- **Exercise requirements**:
Please copy every record below exactly and leave out the pictures.

══════

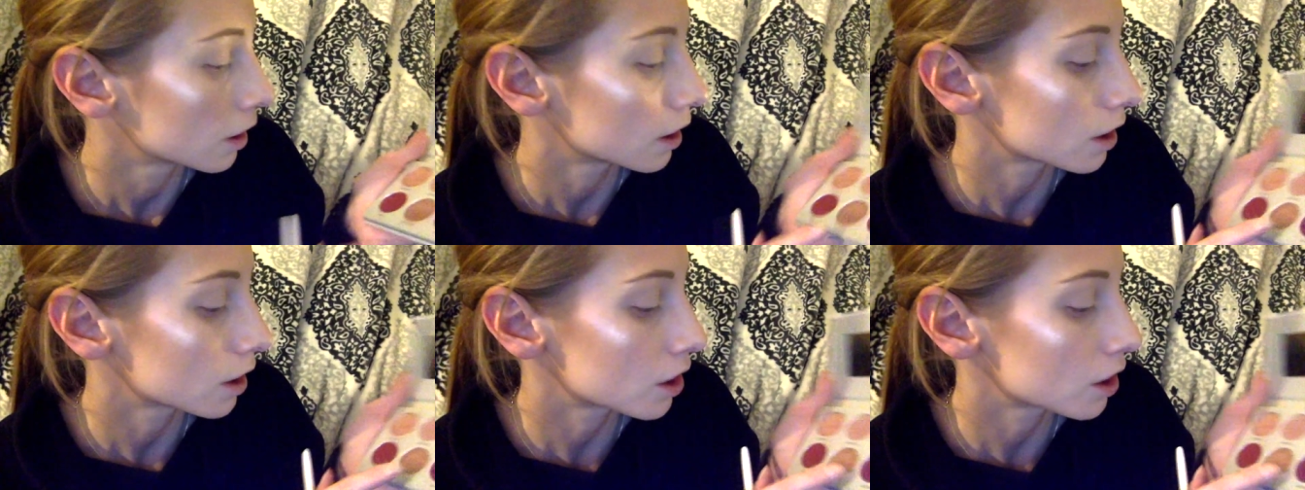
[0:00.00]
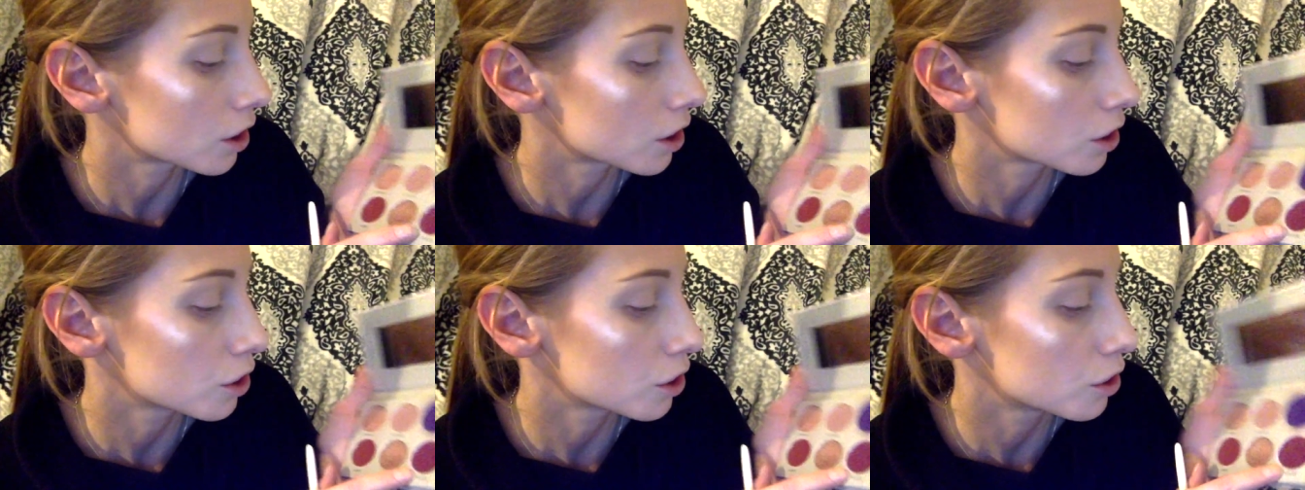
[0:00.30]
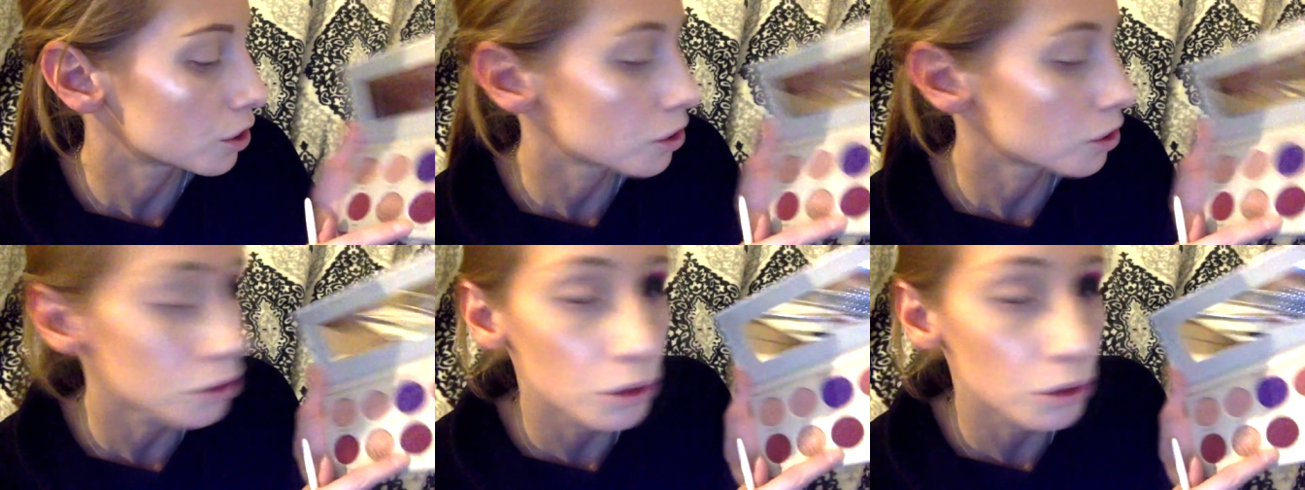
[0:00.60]
I could
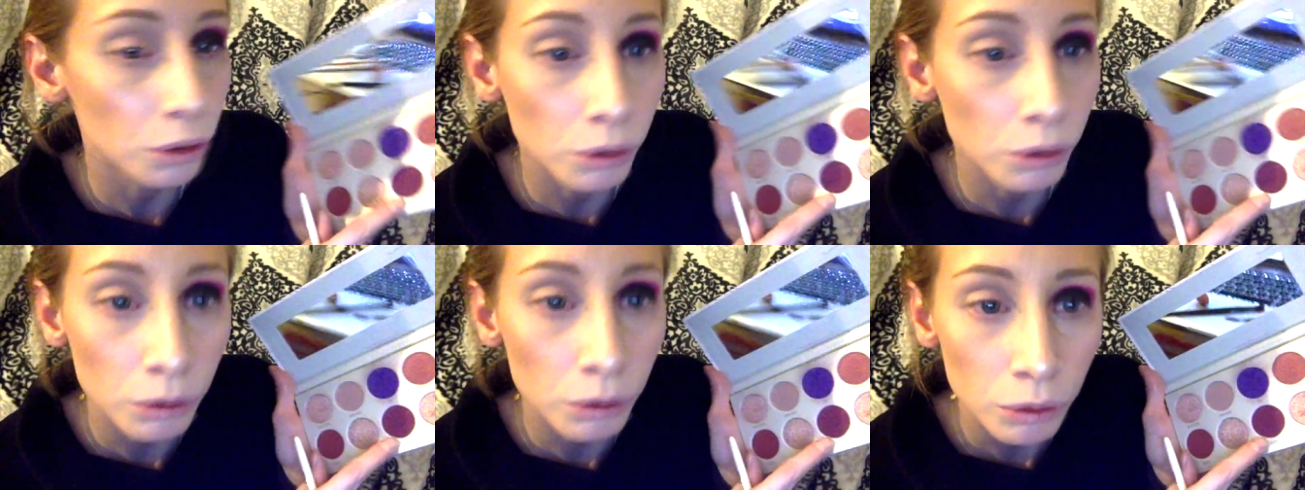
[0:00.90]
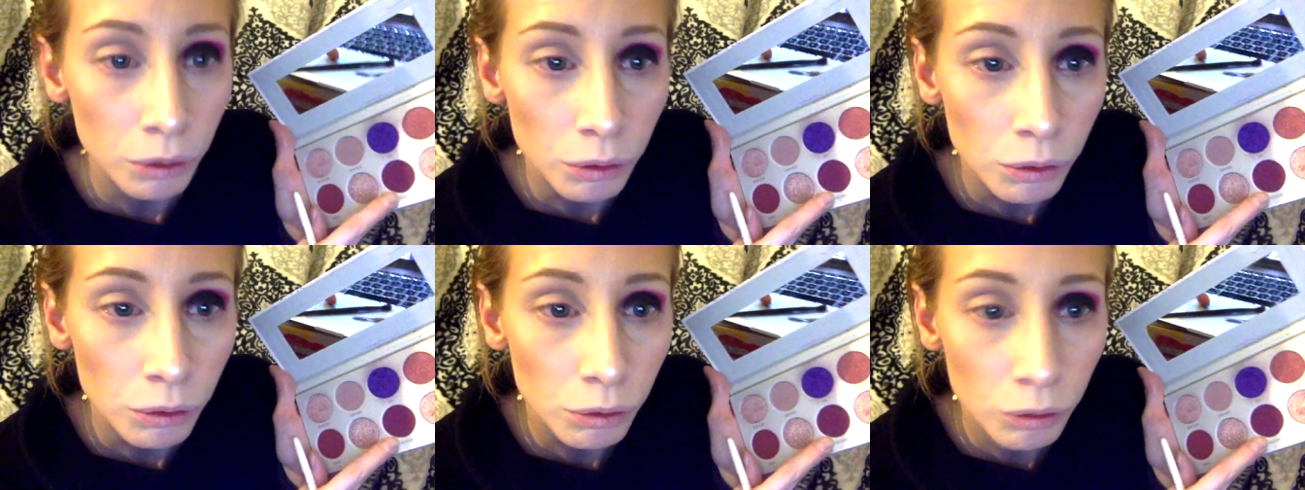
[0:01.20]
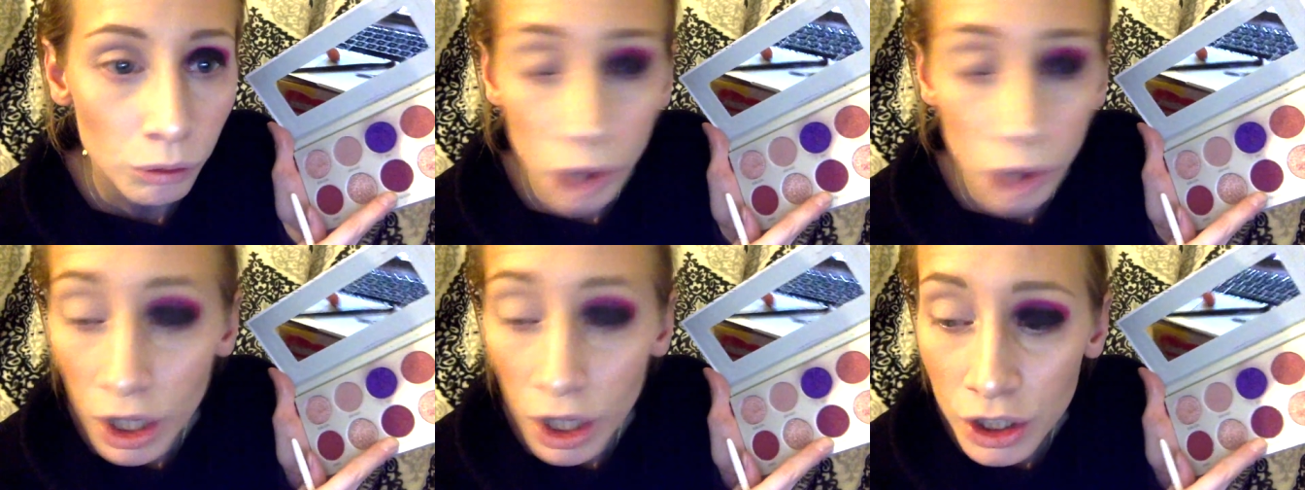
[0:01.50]
do
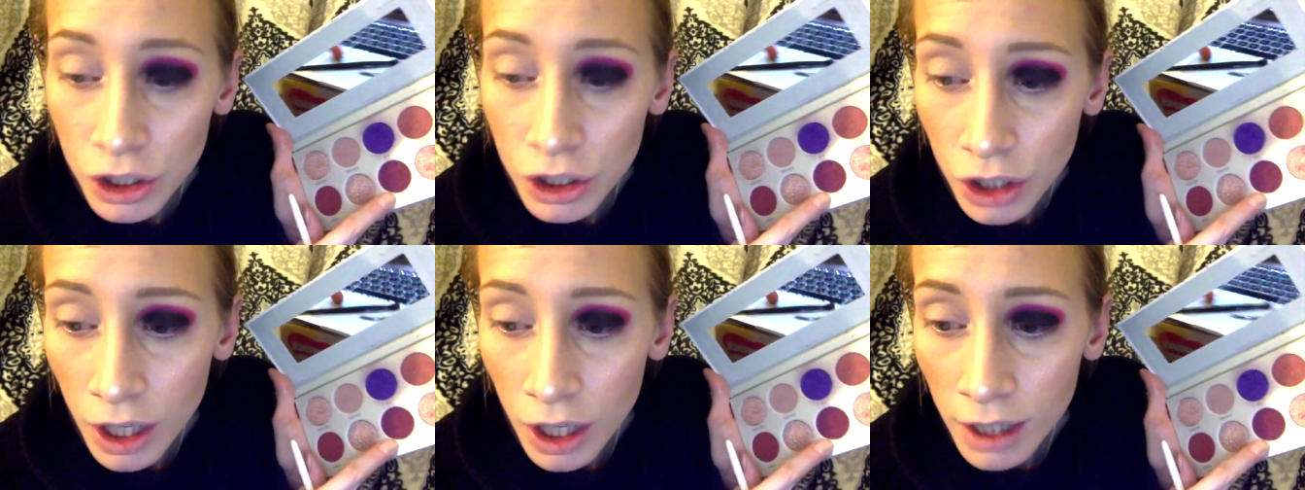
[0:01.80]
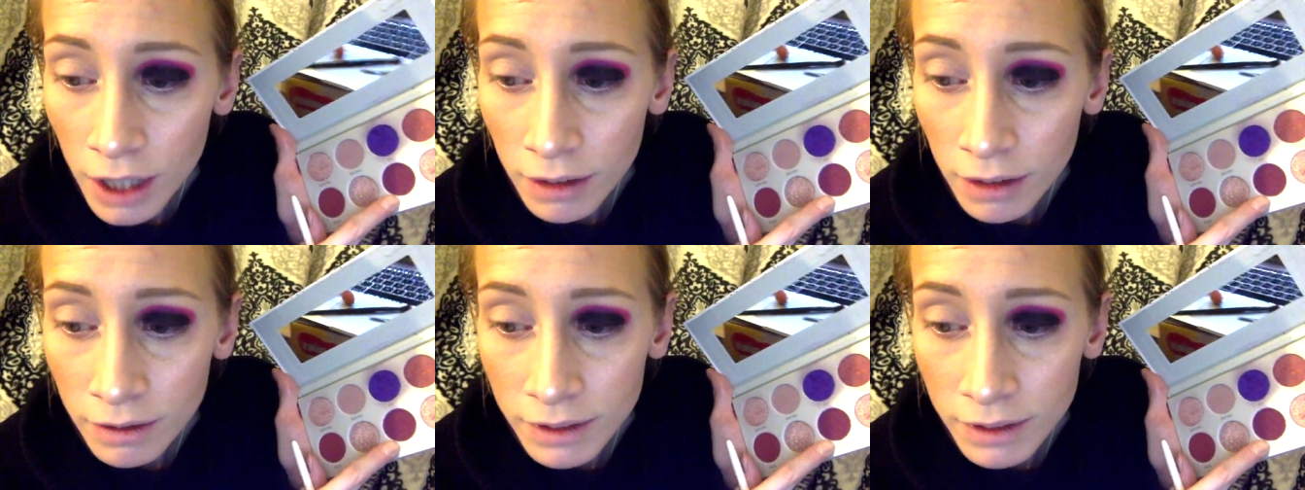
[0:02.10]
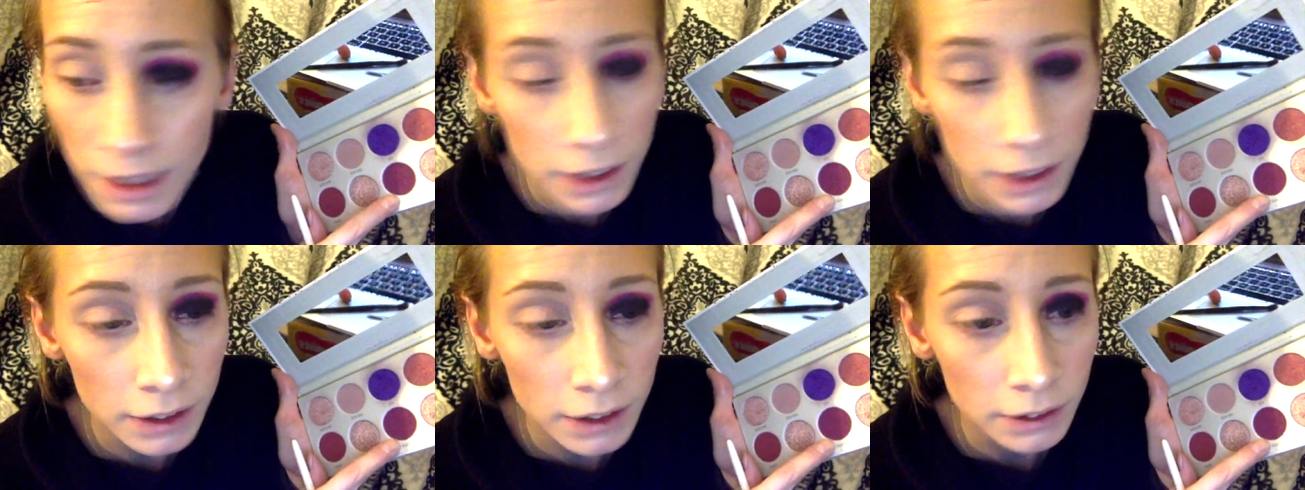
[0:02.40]
Rockstar,
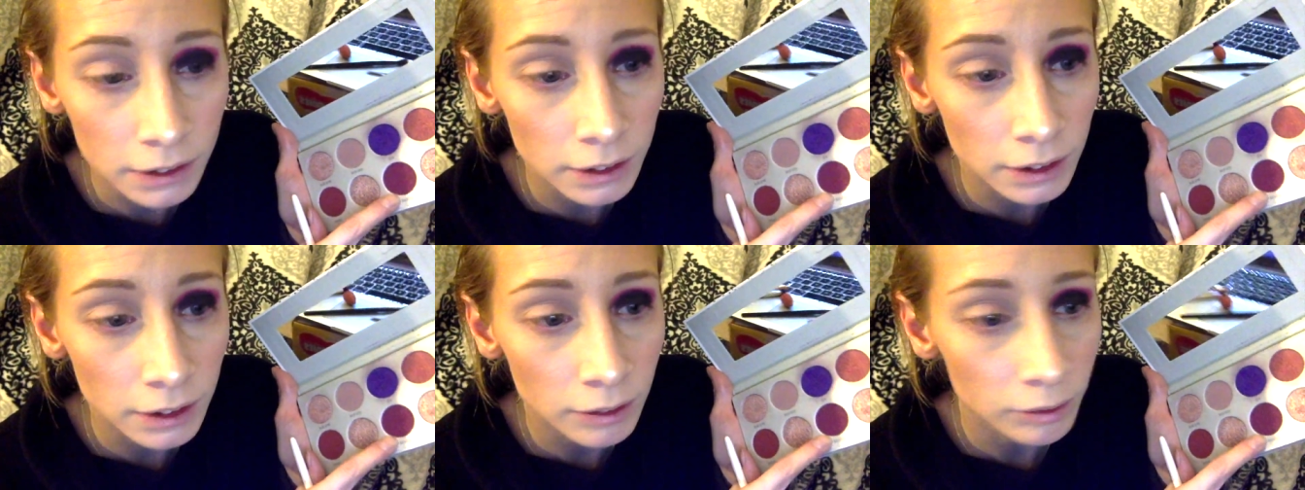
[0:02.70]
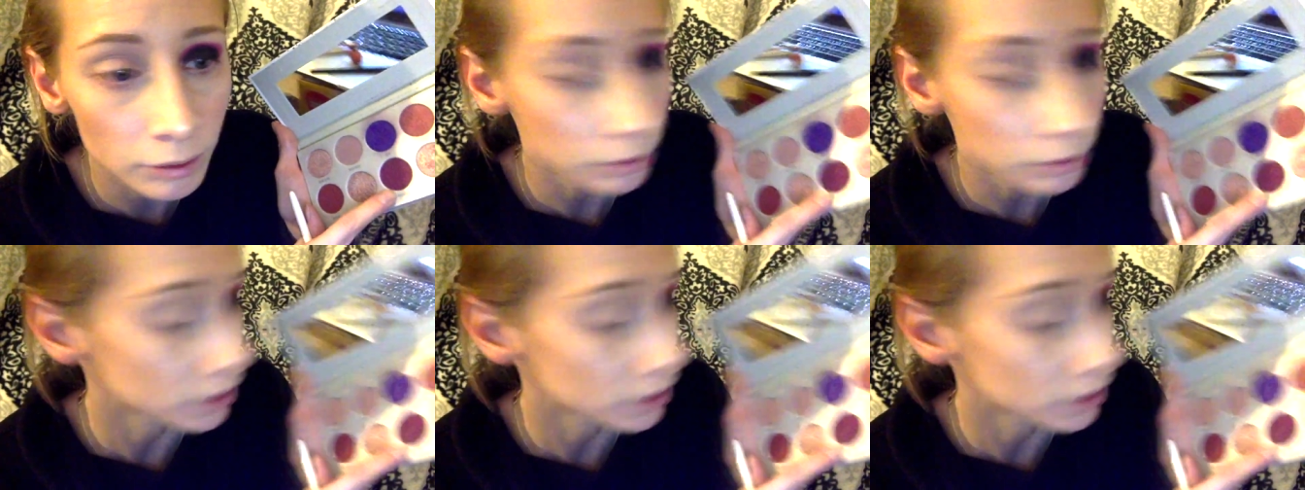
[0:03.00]
technically.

══════

- **Response for this exercise**:
[0:00.00]
[0:00.30]
[0:00.60]
I could
[0:00.90]
[0:01.20]
[0:01.50]
do
[0:01.80]
[0:02.10]
[0:02.40]
Rockstar,
[0:02.70]
[0:03.00]
technically.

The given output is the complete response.